Supra Insignificância

Em dado momento... num dia comum, andava cabisbaixo, resmungando e reclamando aos quatro cantos de como sofro, porque minha vida está assim e blá blá blá. Andando pelo centro da cidade com a cara mais carrancuda de que de costume, reparei em uma senhora que empurrava seu carrinho de materiais recicláveis na maior alegria. Esboçava um sorriso sem igual. Mais à frente topei com um mendigo que claro, estava maltrapilho, mas também não mostrava qualquer traço de tristeza, muito pelo contrário, mais uma vez, assim como a senhora estava risonho. Ainda carrancudo, enquanto conversava com uma amiga, disse a ela que tudo estava errado para mim e ela tentou a todo instante me fazer mudar de ideia até o ponto de ela revelar que havia acabado de perder um ente querido.

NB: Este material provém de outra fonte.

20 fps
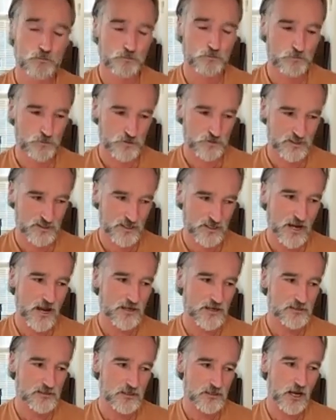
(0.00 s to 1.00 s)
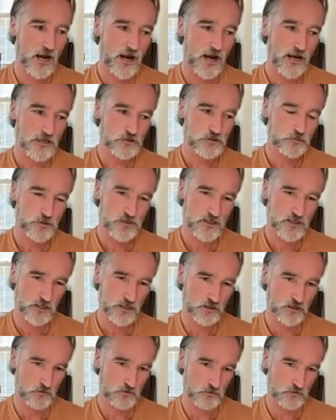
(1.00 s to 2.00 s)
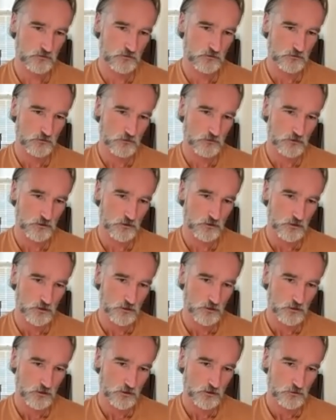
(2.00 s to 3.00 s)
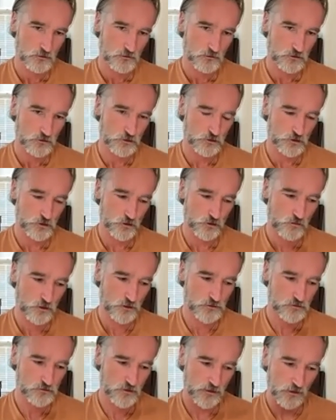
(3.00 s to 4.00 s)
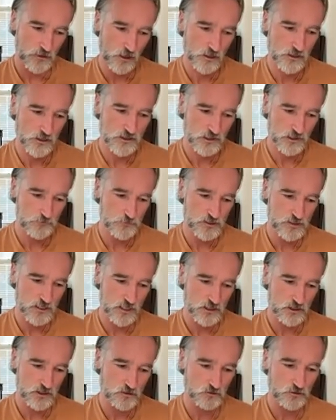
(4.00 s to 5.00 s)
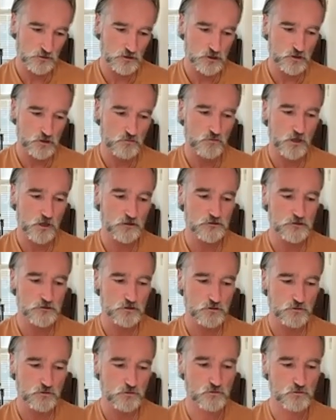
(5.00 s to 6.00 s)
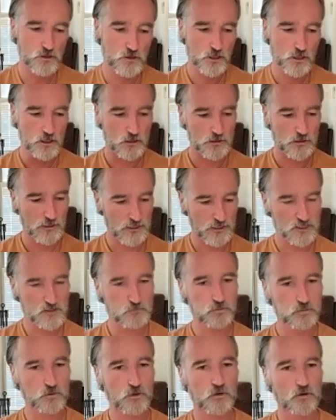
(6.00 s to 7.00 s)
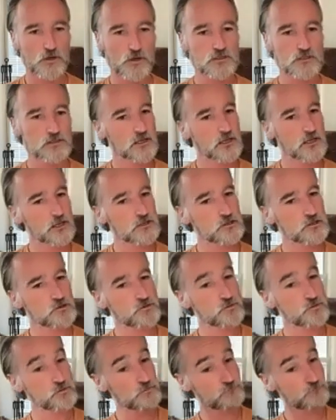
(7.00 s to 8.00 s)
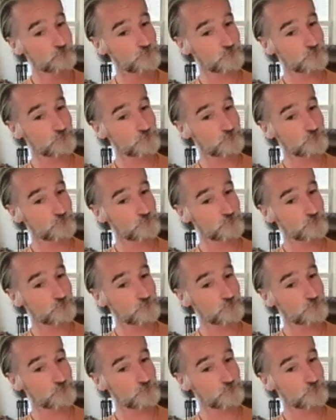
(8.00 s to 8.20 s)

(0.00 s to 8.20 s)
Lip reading: possess as a potential? Do you want to acknowledge that potential? Do you want to explore it and to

Eu dei um puxão de orelha em mim mesmo pois qual o real motivo de eu estar reclamando? Tenho saúde, estudei, tenho família, nunca passei fome, tenho casa para morar...então porque raios estava reclamando? Depositamos valores nas coisas erradas...visamos primeiramente o lado vantajoso e financeiro das coisas (o ser humano é assim), quando na verdade nossos maiores bens e valores mal podemos medir em valor de moeda e os carregamos conosco pela vida toda.